The Need for a Results Focus
Effective management of Road Safety requires a focus on results: when, when, how, why and to whom are serious crashes happening, for monitoring of outputs and outcomes of programs, refinement of programs, advocacy, and promotion. The critical role of a results focus for successful management of Road Safety is recognized in the World Report40 issued by the World Health Organization, as well as by the World Bank Guidelines which identify results focus as the pivotal institutional management focus.41
The Situation in Brazil
Goals for Road Safety. In Brazil, many federal organizations, many States, and the large majority of Municipalities do not have a target for Road Safety improvement. Without a target, accountability and responsibility, monitoring, and a results focus will not occur. Sound management practices for Road Safety call for the setting of outcome targets (reductions in deaths and serious injuries), intermediate management targets (e.g., percentage of vehicle occupants wearing a seat-belt, motorcyclists wearing a helmet, and percentage of vehicles speeding) and output targets (e.g., amount of enforcement, speeding tickets issued, funds committed to improve roadside safety).
Yet, a positive sign of improving Road Safety results focus is that the target of a 50% decrease in fatalities by 2020, based on the target in the United Nations Global Plan for the Decade of Action for Road Safety42, has been identified as the working target by a number of Road Safety staff in municipalities as well as some states (e.g., by the State Committee for the Mobilization of Road Safety in Rio Grande do Sul, by the municipalities of Sao Paulo City, and Canoas in Rio Grande do Sul).
The absence of a comprehensive, complete national crash database, from which results can be monitored, is a profound impediment to setting and monitoring national targets, monitoring progress, effective advocacy, and building political and civil society ownership, conducive to the stronger political decision making required for substantial road safety improvement. Yet, some exceptional federal departments do have results focused management of road trauma for the components of the problem for which they are responsible (for example, Federal Police for federal roads and DNIT for speed management on federal roads).
Below the federal level, there is a broad, but not complete, absence of an evidence-based targeted approach and clear setting of priorities. States vary in results focus but are all hampered by crash data limitations. Small municipal governments demonstrate a clear absence of awareness of Road Safety, and allocate road maintenance and improvement resources on the basis of community expressions of concern rather than any evidence of Road Safety problems. Even when municipalities have access to crash data, there is often no long term management strategy, articulated plan or clear improvement target for Road Safety. This situation occurs, to a significant extent, in the larger municipalities as well. Municipalities are nonetheless critical to the delivery of Road Safety and the achievement of the target of a 50% reduction in fatalities by 2020 set in the Global Plan for the Decade of Action in Road Safety43.
Government agencies vary in the extent of their Road Safety focus. Certain teams within some agencies have a clear Road Safety focus (such as in road departments, Police, DETRAN, and key officers in some states and municipalities).

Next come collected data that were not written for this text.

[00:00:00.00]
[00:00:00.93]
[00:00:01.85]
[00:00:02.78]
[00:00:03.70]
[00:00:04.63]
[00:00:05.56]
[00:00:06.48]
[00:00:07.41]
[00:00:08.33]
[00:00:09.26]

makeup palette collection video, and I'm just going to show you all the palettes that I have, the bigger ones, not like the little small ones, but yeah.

The results focused efforts of the small number of enthusiastic expert staff and managers in roads agencies are limited to specific and narrow areas of delivery, such as treatment of some black spots on State roads only largely through ‘lines and signs’, which are too often misperceived as the key tools of Road Safety engineering. Despite cautiously positive commentaries from many people interviewed, it is apparent that limited legal responsibilities and powers, lack of coordination of emergency responses to serious crashes, lack of real power in Road Safety departments which are significantly marginalized, and lack of significant sustainable funding, have all substantially limited the abilities of these organizations to deliver Road Safety and sustain a results focus in the face of disempowerment.
Crash database issues. Of all the crash data collection and storage systems in Brazil, no one meets the core criteria required of such a system to provide a full and effective data source on crashes to guide and monitor Road Safety performance. The best official national coverage comes from DataSUS while the Federal Highway Police data and state police systems contain superior detail of the crashes partially allowing identification of interventions for federal and state roads. Thus, a full results focus for broad management and monitoring of Road Safety is not possible at the national level. Improving Road Safety by targeting Road Safety interventions accurately and monitoring results, require a sound crash database and ultimately a comprehensive Road Safety observatory.

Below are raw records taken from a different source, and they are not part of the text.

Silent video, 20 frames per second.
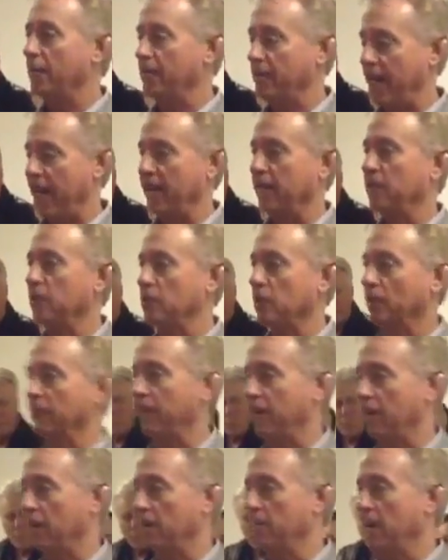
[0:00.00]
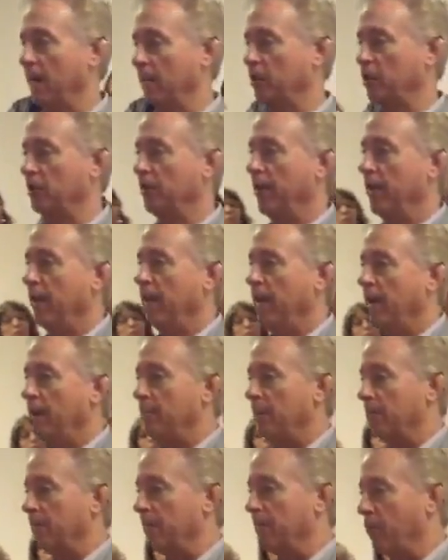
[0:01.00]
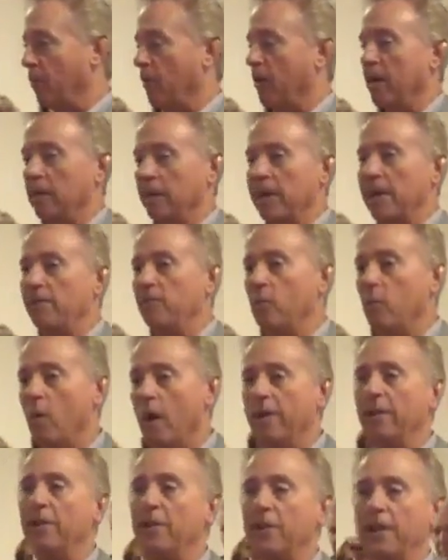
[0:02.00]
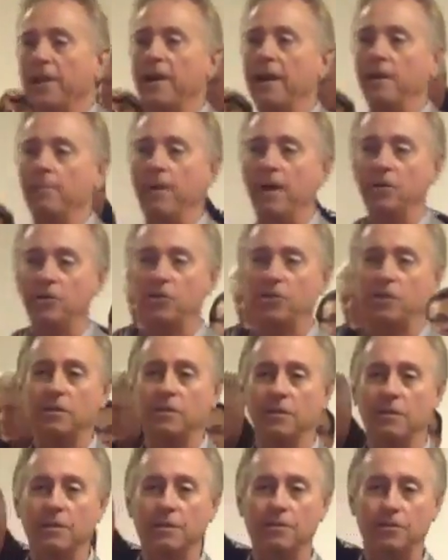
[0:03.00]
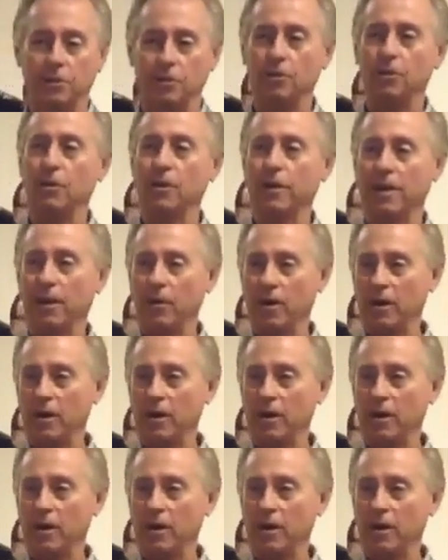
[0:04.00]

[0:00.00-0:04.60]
thank you so very much. But before I leave, one thing I must do, and I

Collaboration and coordination of agencies with databases to produce the required single combined police based crash database covering the country is needed. There is a varying degree of results focus across the federal governments departments, and the states, though the state agencies focus on state roads only. While this remains of value for the states’ management of engineering and state police enforcement on state roads, this does not create a collaborative focus, or allow a broader picture of the problem for advocacy, coordination or broader education and enforcement purposes at federal or state levels. Attempts to improve coordination of data and other aspects of Road Safety management are occurring at the municipal level through the RS10 project in 5 cities and a pilot project to link the databases in the 26 Capitals, Federal District and 2 Cities, though crosschecking of data from SAMU, Fire Department, Federal Highway Police, State Highway Police and Municipal Guards.